>>>

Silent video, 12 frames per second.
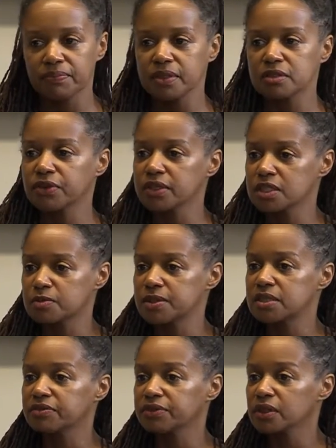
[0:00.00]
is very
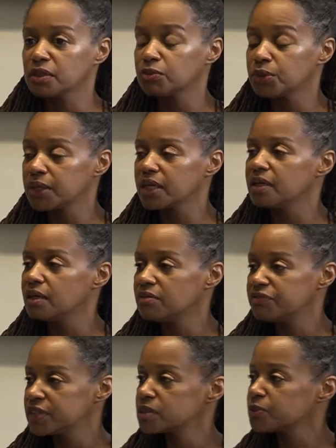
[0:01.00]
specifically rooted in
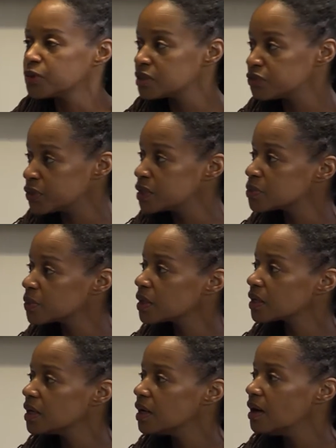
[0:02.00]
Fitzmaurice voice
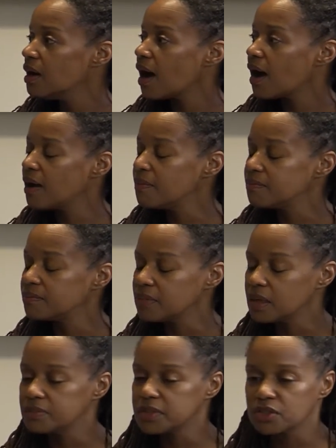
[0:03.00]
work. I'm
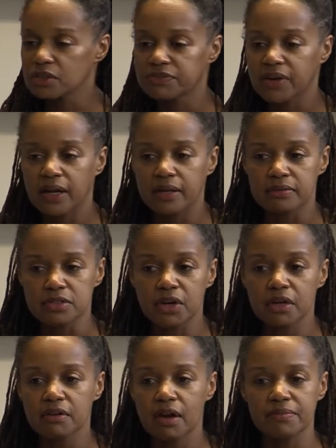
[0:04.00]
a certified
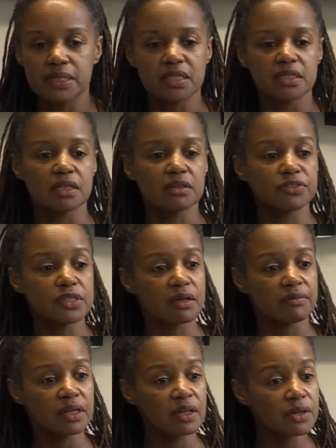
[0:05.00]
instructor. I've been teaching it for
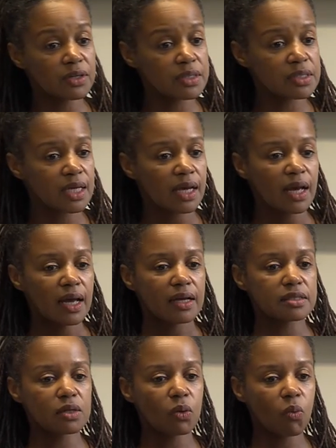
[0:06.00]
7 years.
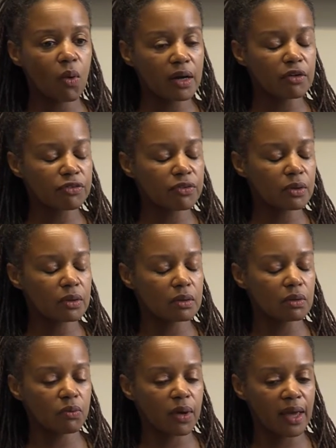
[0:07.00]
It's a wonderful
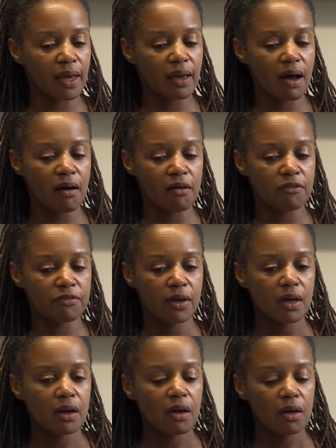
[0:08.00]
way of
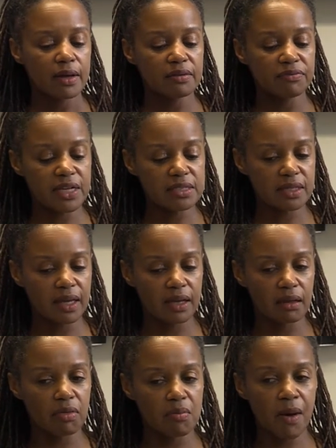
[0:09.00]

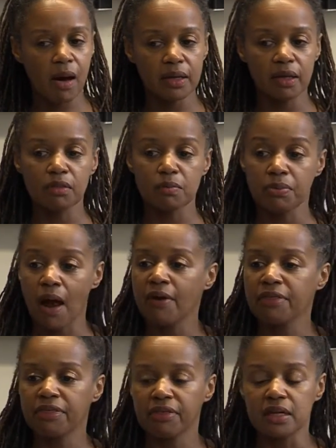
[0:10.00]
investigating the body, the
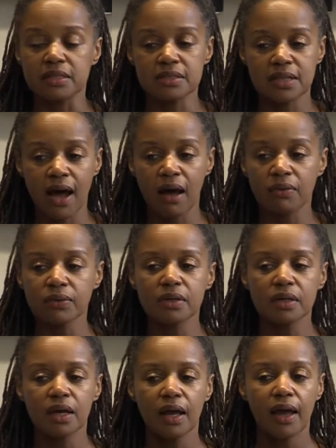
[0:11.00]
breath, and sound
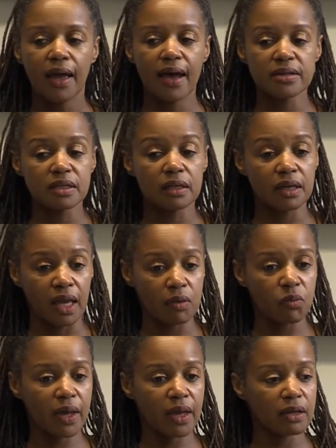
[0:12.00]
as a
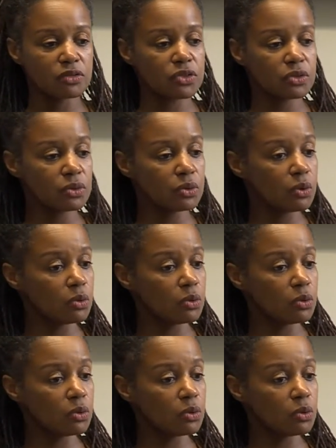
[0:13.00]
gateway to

<<<
>>>

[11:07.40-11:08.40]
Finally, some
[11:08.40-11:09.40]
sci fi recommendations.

<<<
>>>

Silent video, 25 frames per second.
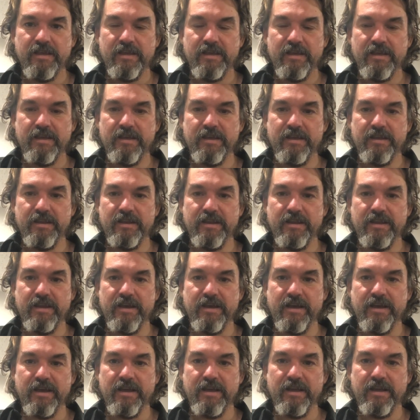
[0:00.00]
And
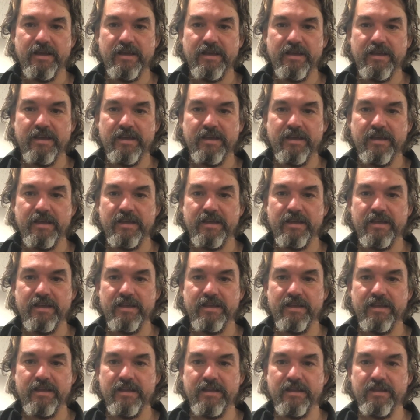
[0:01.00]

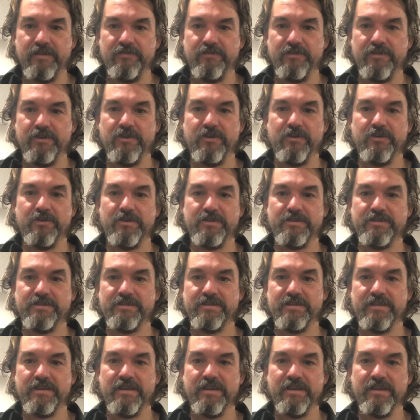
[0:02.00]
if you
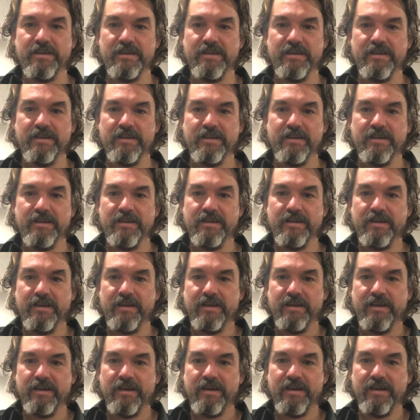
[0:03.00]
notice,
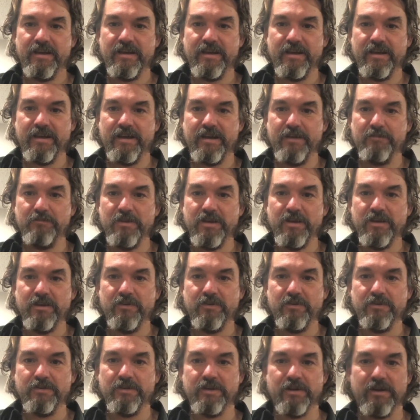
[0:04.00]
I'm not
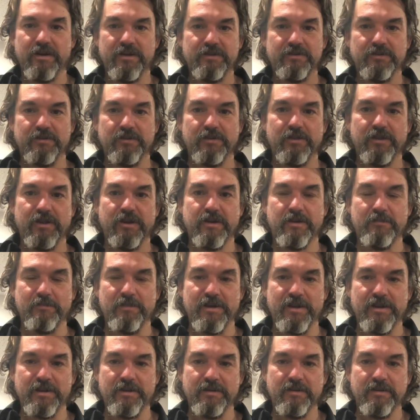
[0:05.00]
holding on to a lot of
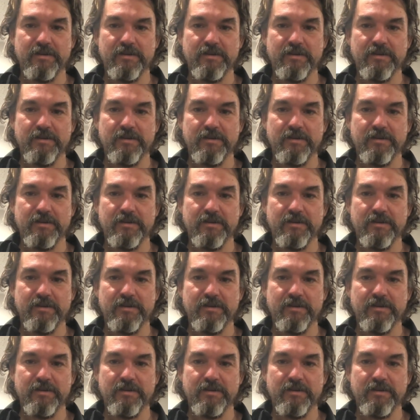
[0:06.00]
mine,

<<<

• Required work: Your answer should be the lines above that contain the word "video", copied out.

• Written response:
Silent video, 12 frames per second.
Silent video, 25 frames per second.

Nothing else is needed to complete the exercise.